DUBAI (Reuters) - The emirate of Dubai is poised to unveil a big solar power plant as part of a push to get five percent of its electricity from renewable sources by 2030, Saeed Mohammed al-Tayer, vice chairman of Dubai’s Supreme Council of Energy, said on Monday.
Under Dubai’s Integrated Energy Strategy 2030, the Middle East emirate plans to reduce energy imports and climate warming carbon dioxide emissions by 30 percent by 2030, using its own solar power and nuclear power imported from neighboring emirate Abu Dhabi to reduce reliance on gas.
“In line with Dubai’s energy strategy the plan is to have 5 percent of renewables in the electricity supply mix. This is mainly going to be solar,” Tayer, who is also chief executive of Dubai Electricity and Water Authority (DEWA), told a news conference.

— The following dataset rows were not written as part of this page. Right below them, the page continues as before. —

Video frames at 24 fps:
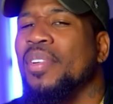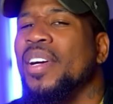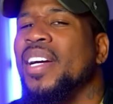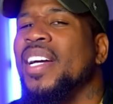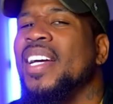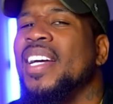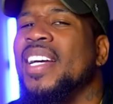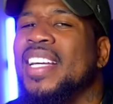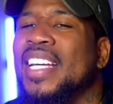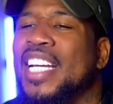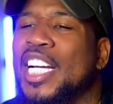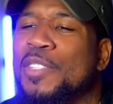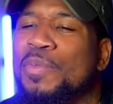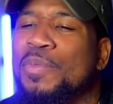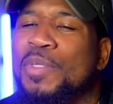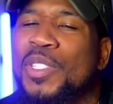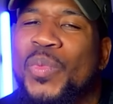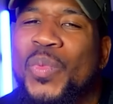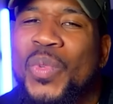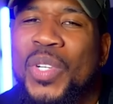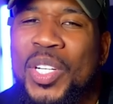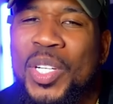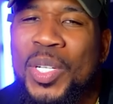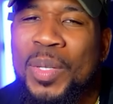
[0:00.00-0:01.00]
bread catch
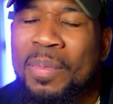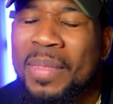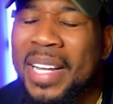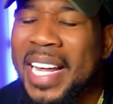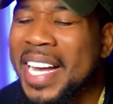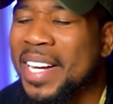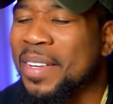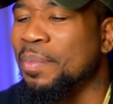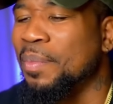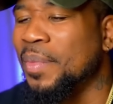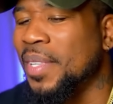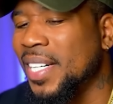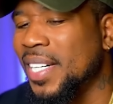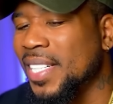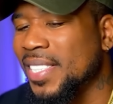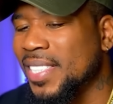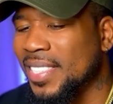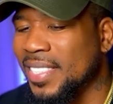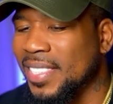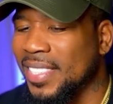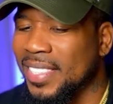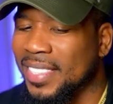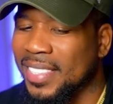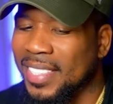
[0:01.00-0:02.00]
me with him like
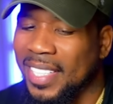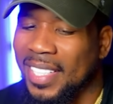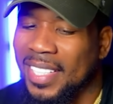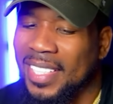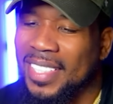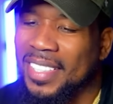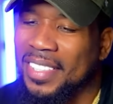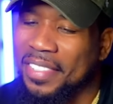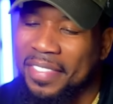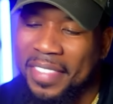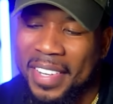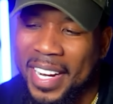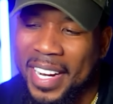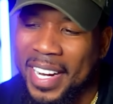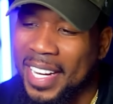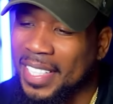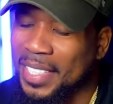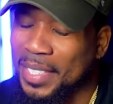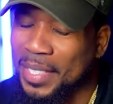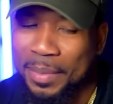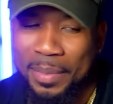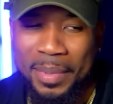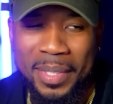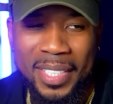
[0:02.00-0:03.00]
mustard, dog.
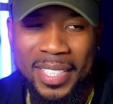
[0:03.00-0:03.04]
Fire,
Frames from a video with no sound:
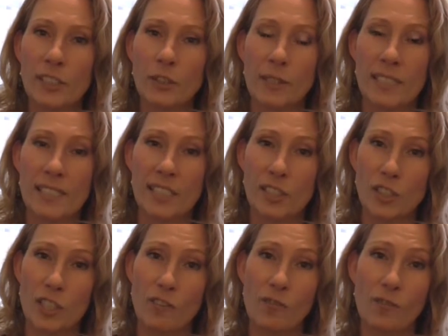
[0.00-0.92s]
and
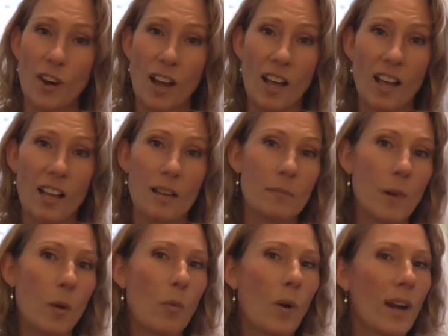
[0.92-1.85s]
transition from
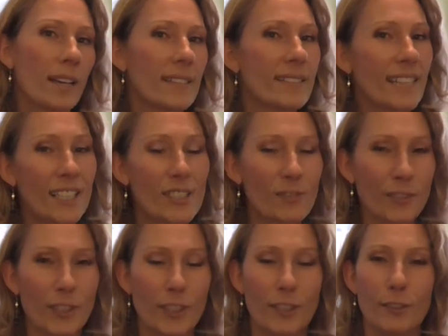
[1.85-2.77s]
what it does
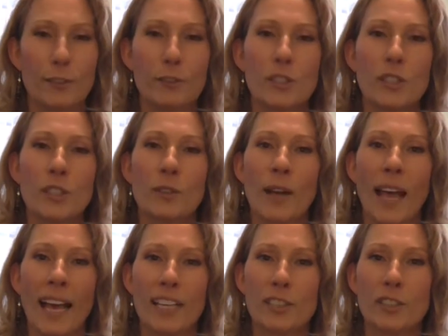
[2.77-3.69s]
for you to
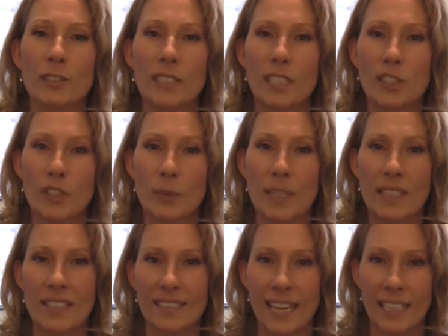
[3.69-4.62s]
actually
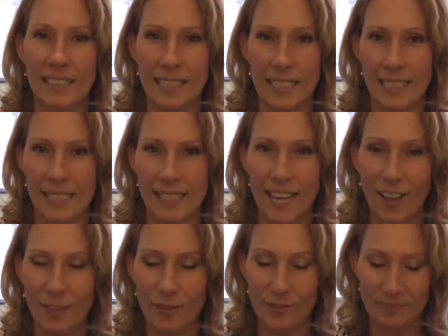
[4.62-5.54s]
doing the technique
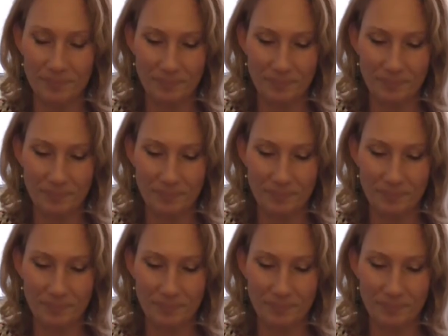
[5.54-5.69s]
itself.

“Soon we will have a very big (solar) project in Dubai we are trying to find a date to announce it. We have identified the place.”
But Tayer declined to say how many megawatts the solar plant project would have and how much it would cost.
The UAE is one of the highest per capita electricity consumers in the world, with soaring temperatures driving up air conditioning use from June-September, forcing energy-hungry Dubai -- home to nearly 2 million people -- to buy ever more natural gas.
The UAE expects to start its first nuclear power plant in 2017, and hopes nuclear energy to eventually supply 25 percent of its power.
Nejib Zaafrani, secretary general and chief executive officer of Supreme Energy Council said “multi-billion dollar” worth investments were expected to fulfill Dubai’s renewables ambitions.
“The strategy of Dubai have looked at an array of alternatives and we are talking about multi billion dollars of investment until 2030,” he said, adding that through this the emirate aimed to reduce its energy imports by 30 percent.
Zaafrani also declined to say how big the planned solar plant in Dubai would be but said: “It will be big enough to accommodate this 5 percent target.”
Partnerships with international companies both from the West and East are also on the agenda, Zaafrani said, but did not name potential investors.
The aim for Dubai was to generate 71 percent of electricity supplies from gas, 12 percent from coal, 12 percent from nuclear which it would import, mainly from Abu Dhabi and 5 percent from solar by 2030, Tayer added.